LLMOps Infrastructure & Security | 2026-05-11

🔥 Story of the Day

The attack surface moved inside the agent. So did Arcjet. (https://thenewstack.io/arcjet-wafs-guards-ai-agents-security/) — The New Stack

Arcjet's Guards capability tackles a critical blind spot in AI application security: malicious activity originating deep inside an agent's execution flow. Traditional security mechanisms like WAFs and proxies are inherently perimeter-based, only inspecting traffic that passes through a defined network boundary. This assumption fails when an agent processes untrusted input through internal functions, queue handlers, or complex workflow steps—paths that never materialize as a standard HTTP request.

This shift in attack surface requires a change in defense posture. Instead of just inspecting incoming payload signatures, security enforcement must become context-aware and internal to the execution logic. Arcjet’s approach focuses on embedding policy enforcement points directly into the agent runtime environment, effectively treating the internal logic calls as points requiring inspection, regardless of their network origin.

For building robust, secure ML infrastructure, this is significant because it demands a shift from network security thinking to compute-graph security thinking. The inability of a WAF to detect malicious content exfiltrated via a function argument passed to an agent, bypassing the request body inspection layer, exemplifies this operational gap.

⚡ Quick Hits

Running local models on an M4 with 24GB memory (https://jola.dev/posts/running-local-models-on-m4) — Hacker News - Best

Running LLMs locally on Apple Silicon M4 hardware demonstrates the feasibility of shifting inference entirely to on-device accelerators. This capability significantly improves data privacy and reduces operational expenditure by eliminating reliance on external cloud API calls for inference compute.

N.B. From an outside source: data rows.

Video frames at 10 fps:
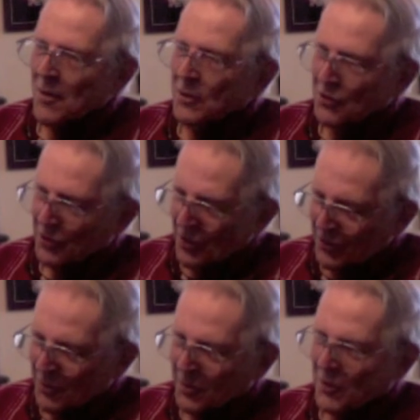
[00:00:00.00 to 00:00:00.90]
which is
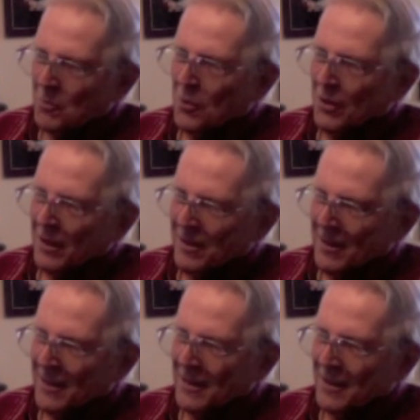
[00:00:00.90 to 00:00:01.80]
also a good book, I
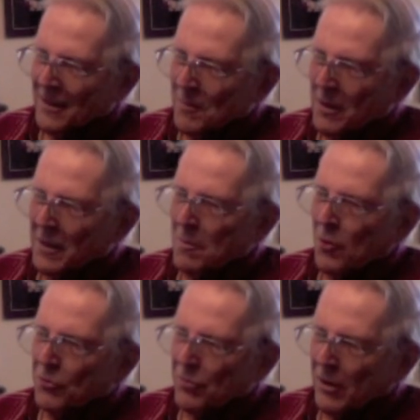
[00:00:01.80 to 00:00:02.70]
think. But they're
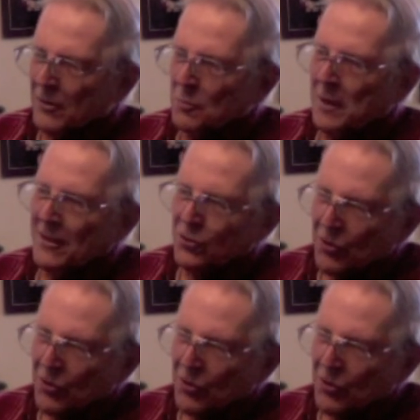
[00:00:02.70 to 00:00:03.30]
both thrillers, page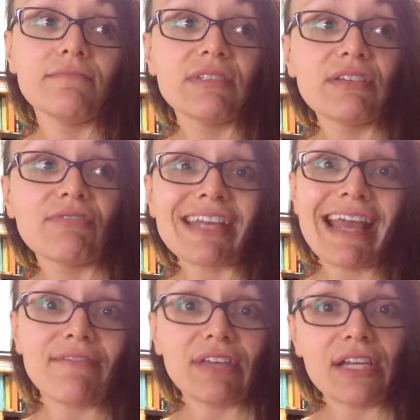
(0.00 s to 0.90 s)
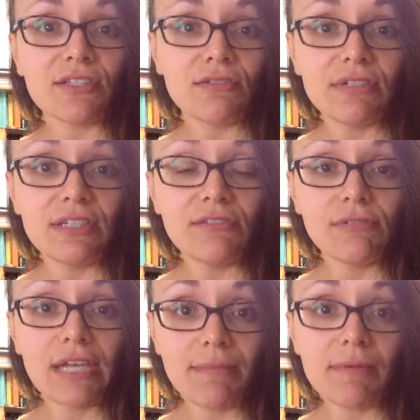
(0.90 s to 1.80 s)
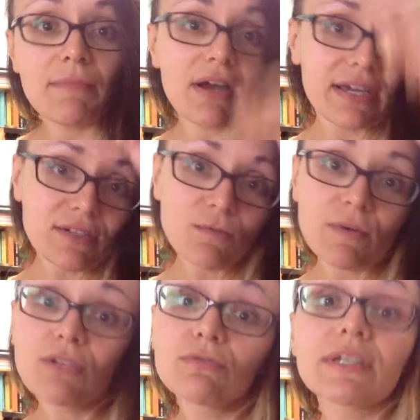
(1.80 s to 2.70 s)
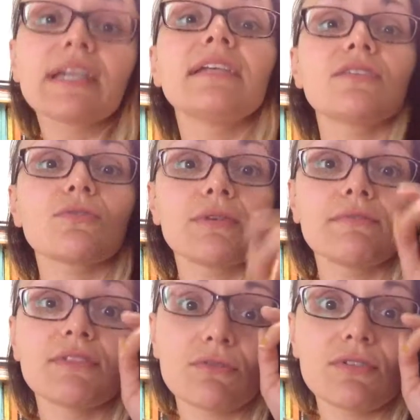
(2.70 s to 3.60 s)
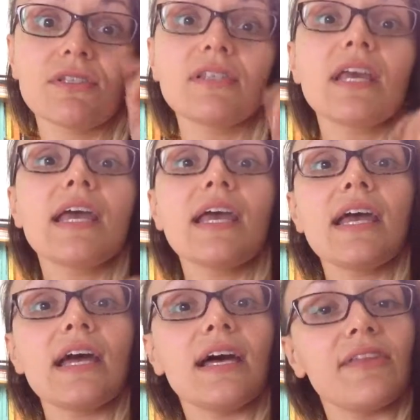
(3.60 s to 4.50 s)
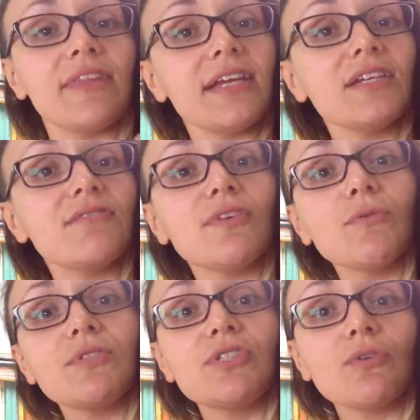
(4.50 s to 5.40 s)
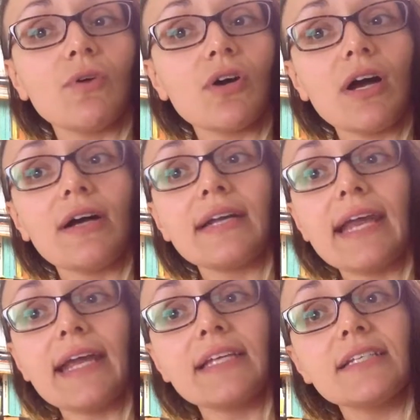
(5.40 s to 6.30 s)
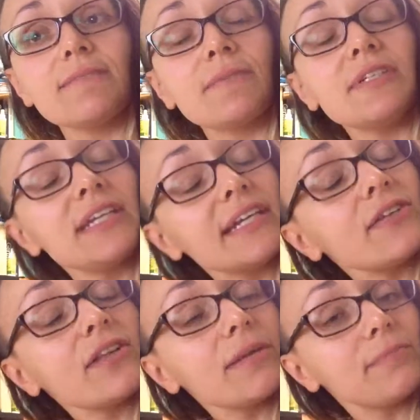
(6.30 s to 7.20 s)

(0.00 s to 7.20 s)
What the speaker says: different caveats you need to keep in mind when you're looking into sewing resources, the interview with Jill Wolcott, and particularly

Local LLM Speed Calculator (https://martinalderson.com/posts/local-llm-speed-calculator/) — Hacker News - LLM

This calculator estimates LLM inference speed by factoring in model size, quantization level (e.g., 4-bit), and target GPU memory bandwidth. This allows for proactive capacity planning and realistic throughput benchmarking on self-hosted LLM deployments without needing to wait for vendor performance metrics.

Agent VCR – Time-travel debugging for LLM agents (rewind, edit state, resume) (https://github.com/ixchio/agent-vcr) — Hacker News - LLM

agent-vcr captures the complete state, prompts, and outputs of complex agentic interactions, enabling recording and deterministic replay. This is essential for debugging agent logic and verifying reproducible behavior in production MLOps pipelines.

Why 157,000 developers are hedging against Anthropic with OpenCode (https://thenewstack.io/anthropic-claudecode-opencode-split/) — The New Stack

Anthropic is increasing rate limits and announcing public beta features like "Outcomes" for Managed Agents. However, the article notes a trend toward vendor-locked, managed agent execution, citing necessary changes like OAuth lockout procedures for platform access.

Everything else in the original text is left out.